*Problem requirements:* Transcribe each record exactly; skip any picture.

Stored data
# # # # #

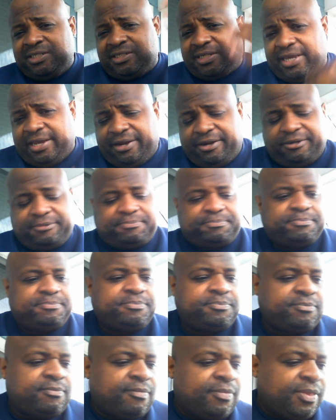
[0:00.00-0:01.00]
his hair.
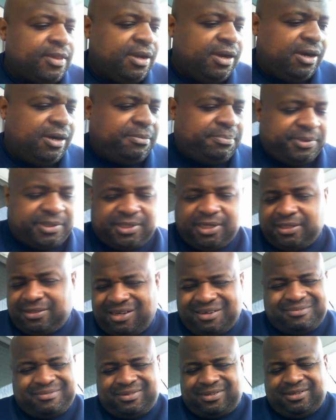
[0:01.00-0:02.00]

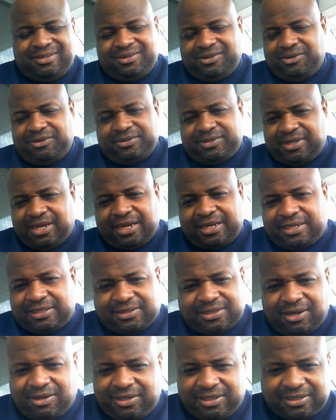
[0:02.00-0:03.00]
Because, you know, I
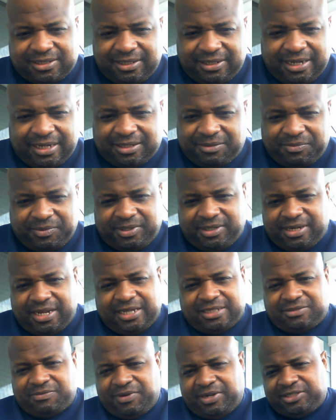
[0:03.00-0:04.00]
guess all that's connected with the
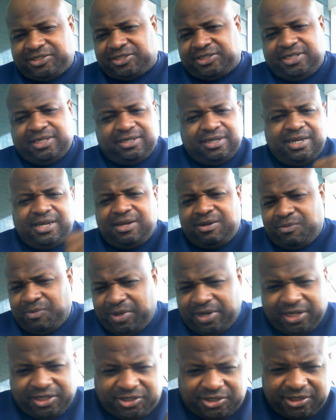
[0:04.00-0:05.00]
Nazarite shit,
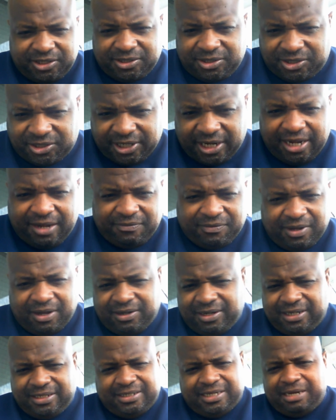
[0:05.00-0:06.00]
where they shouldn't shave and all
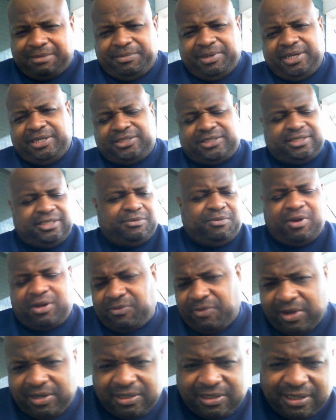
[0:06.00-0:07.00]
that dumbass shit.
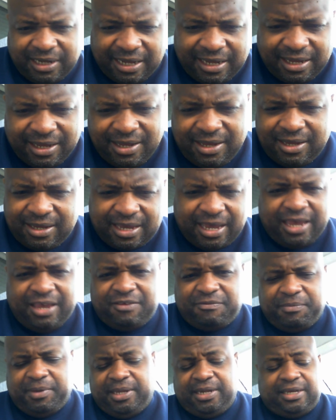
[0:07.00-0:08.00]
Walking around looking like
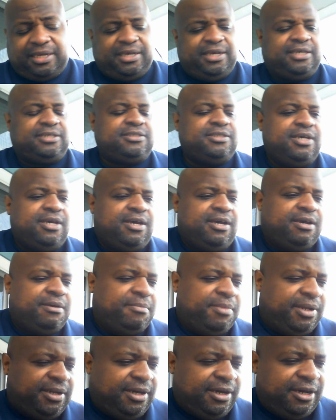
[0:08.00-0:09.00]
cavemen, I guess.
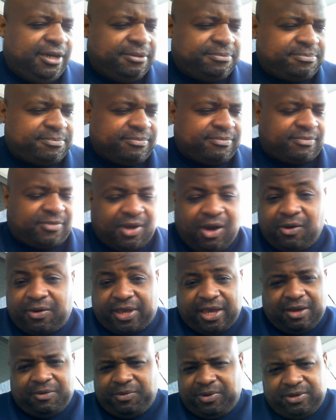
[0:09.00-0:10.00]
But,
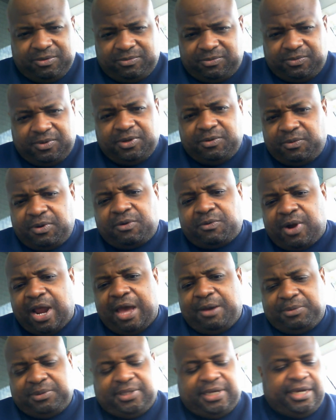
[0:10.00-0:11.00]
okay, we'll
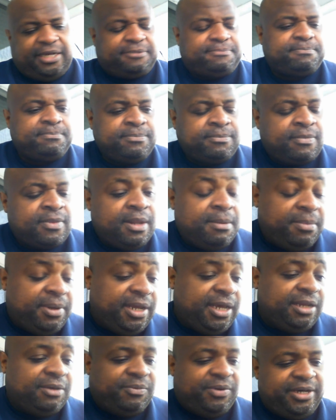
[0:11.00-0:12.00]
ride with that. But
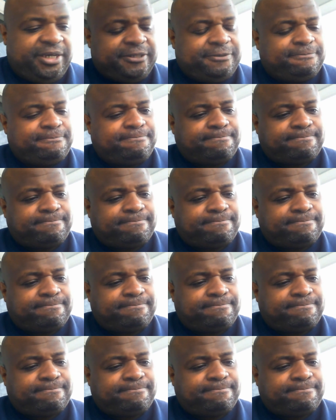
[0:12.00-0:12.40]
anyway,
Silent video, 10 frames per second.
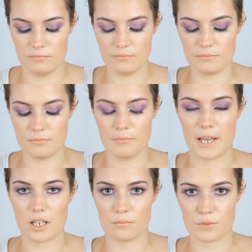
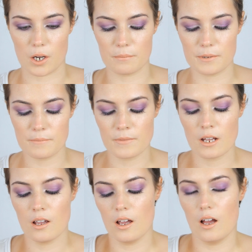makeup jobs,
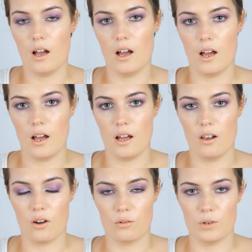
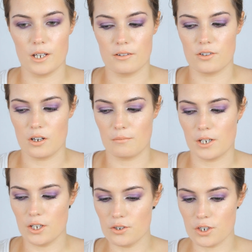along with doing
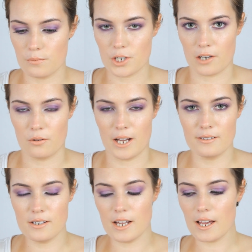my YouTube channel.
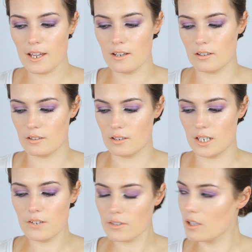And today,
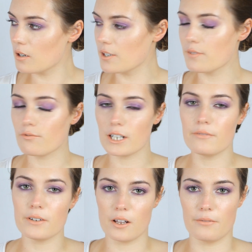even though I didn't
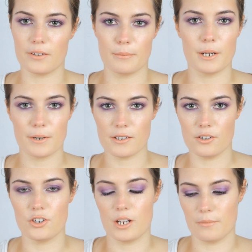really feel like filming, I went
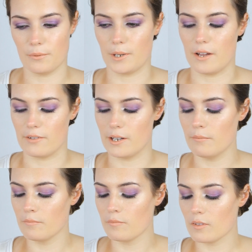to the gym or whatever,
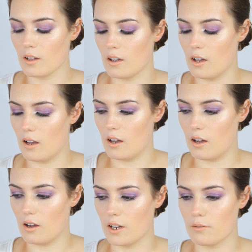
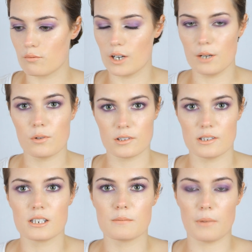I really was
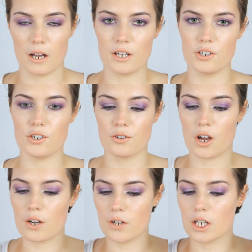inspired to do
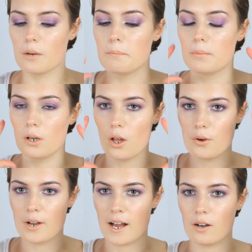kind of like a
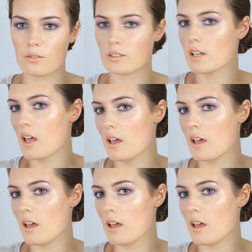blown out,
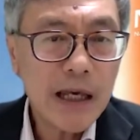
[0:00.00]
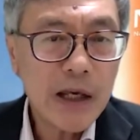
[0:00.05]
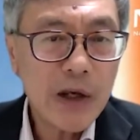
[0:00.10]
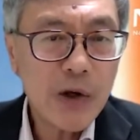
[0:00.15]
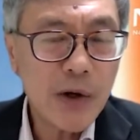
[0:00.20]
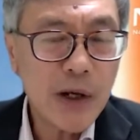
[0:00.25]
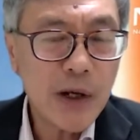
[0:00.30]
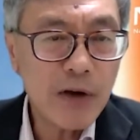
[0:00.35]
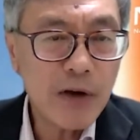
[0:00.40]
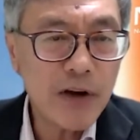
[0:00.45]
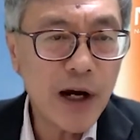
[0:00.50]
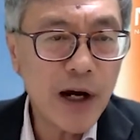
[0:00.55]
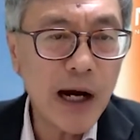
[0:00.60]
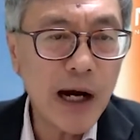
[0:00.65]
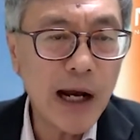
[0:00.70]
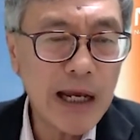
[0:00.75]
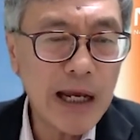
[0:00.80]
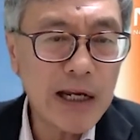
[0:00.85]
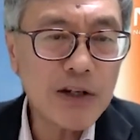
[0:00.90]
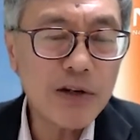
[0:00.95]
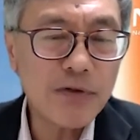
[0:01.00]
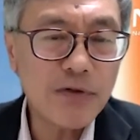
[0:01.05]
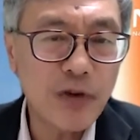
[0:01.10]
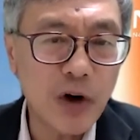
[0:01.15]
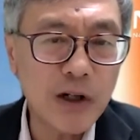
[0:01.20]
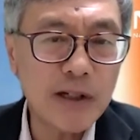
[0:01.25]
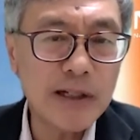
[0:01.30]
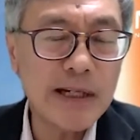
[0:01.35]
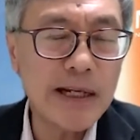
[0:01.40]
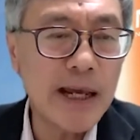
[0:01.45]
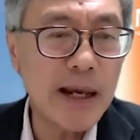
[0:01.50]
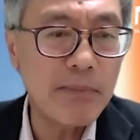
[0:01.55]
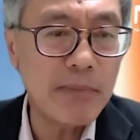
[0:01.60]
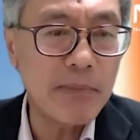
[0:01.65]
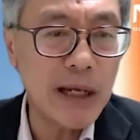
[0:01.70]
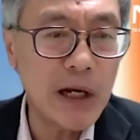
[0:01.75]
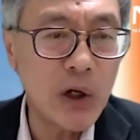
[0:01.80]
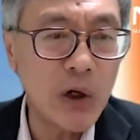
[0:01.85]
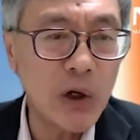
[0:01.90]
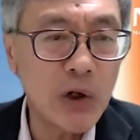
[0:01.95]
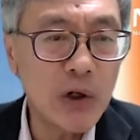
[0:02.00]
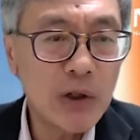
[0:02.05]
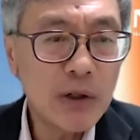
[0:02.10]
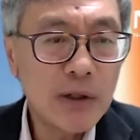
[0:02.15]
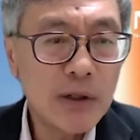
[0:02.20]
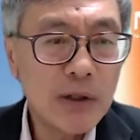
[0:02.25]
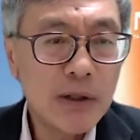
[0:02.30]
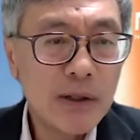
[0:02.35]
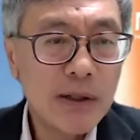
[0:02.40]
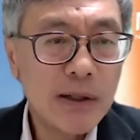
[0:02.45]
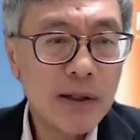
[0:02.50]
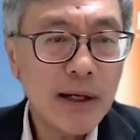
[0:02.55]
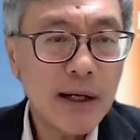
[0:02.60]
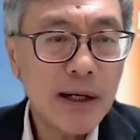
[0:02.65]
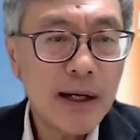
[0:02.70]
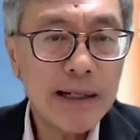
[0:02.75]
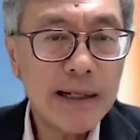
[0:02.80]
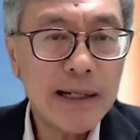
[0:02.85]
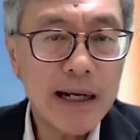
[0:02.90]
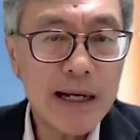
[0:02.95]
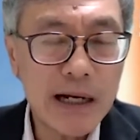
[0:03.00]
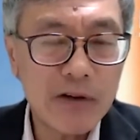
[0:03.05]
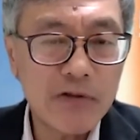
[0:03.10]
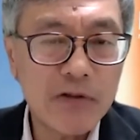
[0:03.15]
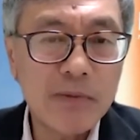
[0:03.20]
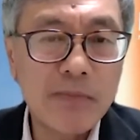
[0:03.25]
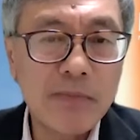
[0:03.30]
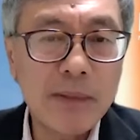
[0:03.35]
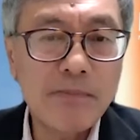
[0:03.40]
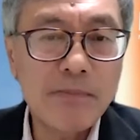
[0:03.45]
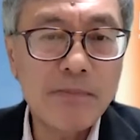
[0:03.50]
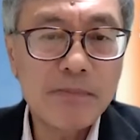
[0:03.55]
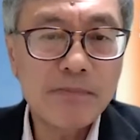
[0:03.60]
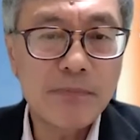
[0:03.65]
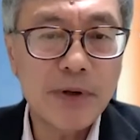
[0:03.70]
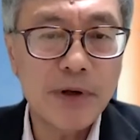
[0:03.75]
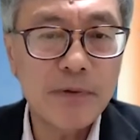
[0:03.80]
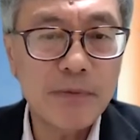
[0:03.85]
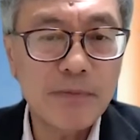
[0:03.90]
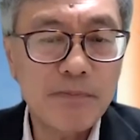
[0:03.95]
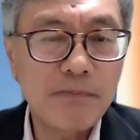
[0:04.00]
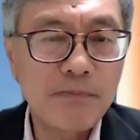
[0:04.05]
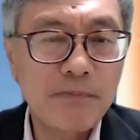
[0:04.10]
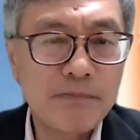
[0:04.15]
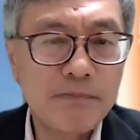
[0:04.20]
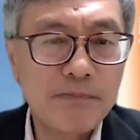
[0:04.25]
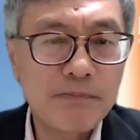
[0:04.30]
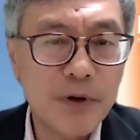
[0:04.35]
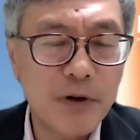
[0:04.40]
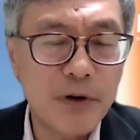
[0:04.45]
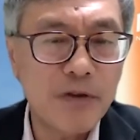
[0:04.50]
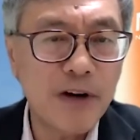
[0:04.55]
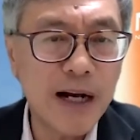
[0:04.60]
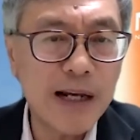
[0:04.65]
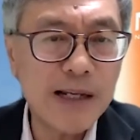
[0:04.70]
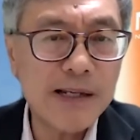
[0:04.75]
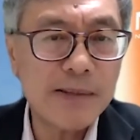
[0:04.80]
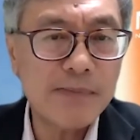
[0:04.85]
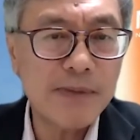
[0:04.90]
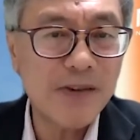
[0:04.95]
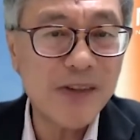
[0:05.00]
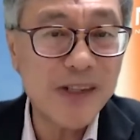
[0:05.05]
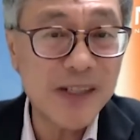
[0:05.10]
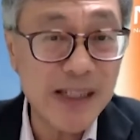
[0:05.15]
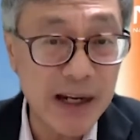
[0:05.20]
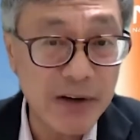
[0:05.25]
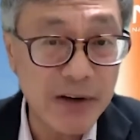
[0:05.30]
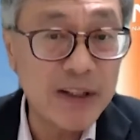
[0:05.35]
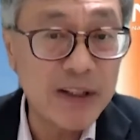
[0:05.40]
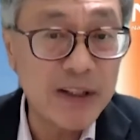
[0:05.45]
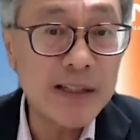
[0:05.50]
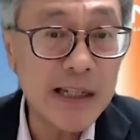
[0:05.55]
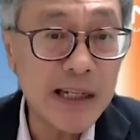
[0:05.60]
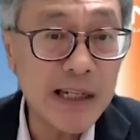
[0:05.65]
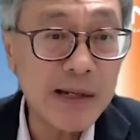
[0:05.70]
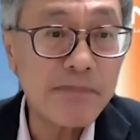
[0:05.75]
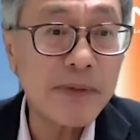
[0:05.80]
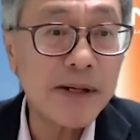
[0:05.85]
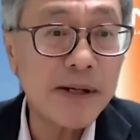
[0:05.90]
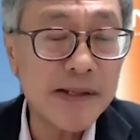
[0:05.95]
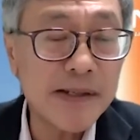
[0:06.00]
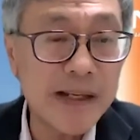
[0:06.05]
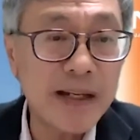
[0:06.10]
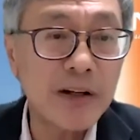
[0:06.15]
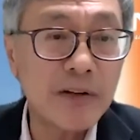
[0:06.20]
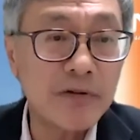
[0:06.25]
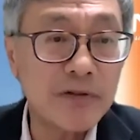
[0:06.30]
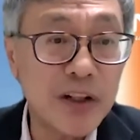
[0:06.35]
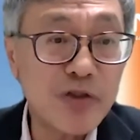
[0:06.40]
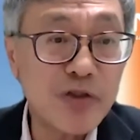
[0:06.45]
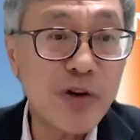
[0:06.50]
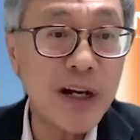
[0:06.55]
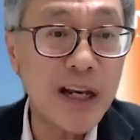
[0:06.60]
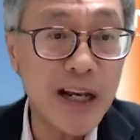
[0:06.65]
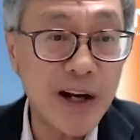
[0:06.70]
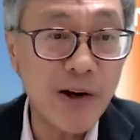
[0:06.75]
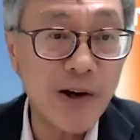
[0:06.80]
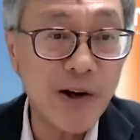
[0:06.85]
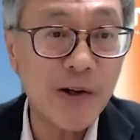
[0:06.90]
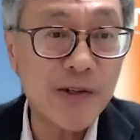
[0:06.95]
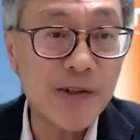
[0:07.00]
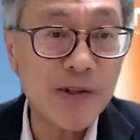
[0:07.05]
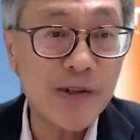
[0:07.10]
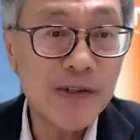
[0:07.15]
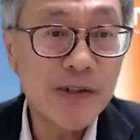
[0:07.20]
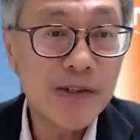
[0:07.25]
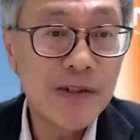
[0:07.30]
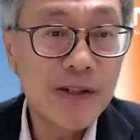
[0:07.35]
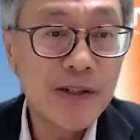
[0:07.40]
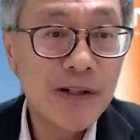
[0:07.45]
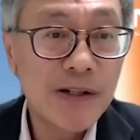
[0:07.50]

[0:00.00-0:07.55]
if you are age 40 and below, the government provides about 70% of the training costs.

# # # # #

*Response to this task:*
[0:00.00-0:01.00]
his hair.
[0:01.00-0:02.00]

[0:02.00-0:03.00]
Because, you know, I
[0:03.00-0:04.00]
guess all that's connected with the
[0:04.00-0:05.00]
Nazarite shit,
[0:05.00-0:06.00]
where they shouldn't shave and all
[0:06.00-0:07.00]
that dumbass shit.
[0:07.00-0:08.00]
Walking around looking like
[0:08.00-0:09.00]
cavemen, I guess.
[0:09.00-0:10.00]
But,
[0:10.00-0:11.00]
okay, we'll
[0:11.00-0:12.00]
ride with that. But
[0:12.00-0:12.40]
anyway,
Silent video, 10 frames per second.
makeup jobs,
along with doing
my YouTube channel.
And today,
even though I didn't
really feel like filming, I went
to the gym or whatever,
I really was
inspired to do
kind of like a
blown out,
[0:00.00]
[0:00.05]
[0:00.10]
[0:00.15]
[0:00.20]
[0:00.25]
[0:00.30]
[0:00.35]
[0:00.40]
[0:00.45]
[0:00.50]
[0:00.55]
[0:00.60]
[0:00.65]
[0:00.70]
[0:00.75]
[0:00.80]
[0:00.85]
[0:00.90]
[0:00.95]
[0:01.00]
[0:01.05]
[0:01.10]
[0:01.15]
[0:01.20]
[0:01.25]
[0:01.30]
[0:01.35]
[0:01.40]
[0:01.45]
[0:01.50]
[0:01.55]
[0:01.60]
[0:01.65]
[0:01.70]
[0:01.75]
[0:01.80]
[0:01.85]
[0:01.90]
[0:01.95]
[0:02.00]
[0:02.05]
[0:02.10]
[0:02.15]
[0:02.20]
[0:02.25]
[0:02.30]
[0:02.35]
[0:02.40]
[0:02.45]
[0:02.50]
[0:02.55]
[0:02.60]
[0:02.65]
[0:02.70]
[0:02.75]
[0:02.80]
[0:02.85]
[0:02.90]
[0:02.95]
[0:03.00]
[0:03.05]
[0:03.10]
[0:03.15]
[0:03.20]
[0:03.25]
[0:03.30]
[0:03.35]
[0:03.40]
[0:03.45]
[0:03.50]
[0:03.55]
[0:03.60]
[0:03.65]
[0:03.70]
[0:03.75]
[0:03.80]
[0:03.85]
[0:03.90]
[0:03.95]
[0:04.00]
[0:04.05]
[0:04.10]
[0:04.15]
[0:04.20]
[0:04.25]
[0:04.30]
[0:04.35]
[0:04.40]
[0:04.45]
[0:04.50]
[0:04.55]
[0:04.60]
[0:04.65]
[0:04.70]
[0:04.75]
[0:04.80]
[0:04.85]
[0:04.90]
[0:04.95]
[0:05.00]
[0:05.05]
[0:05.10]
[0:05.15]
[0:05.20]
[0:05.25]
[0:05.30]
[0:05.35]
[0:05.40]
[0:05.45]
[0:05.50]
[0:05.55]
[0:05.60]
[0:05.65]
[0:05.70]
[0:05.75]
[0:05.80]
[0:05.85]
[0:05.90]
[0:05.95]
[0:06.00]
[0:06.05]
[0:06.10]
[0:06.15]
[0:06.20]
[0:06.25]
[0:06.30]
[0:06.35]
[0:06.40]
[0:06.45]
[0:06.50]
[0:06.55]
[0:06.60]
[0:06.65]
[0:06.70]
[0:06.75]
[0:06.80]
[0:06.85]
[0:06.90]
[0:06.95]
[0:07.00]
[0:07.05]
[0:07.10]
[0:07.15]
[0:07.20]
[0:07.25]
[0:07.30]
[0:07.35]
[0:07.40]
[0:07.45]
[0:07.50]

[0:00.00-0:07.55]
if you are age 40 and below, the government provides about 70% of the training costs.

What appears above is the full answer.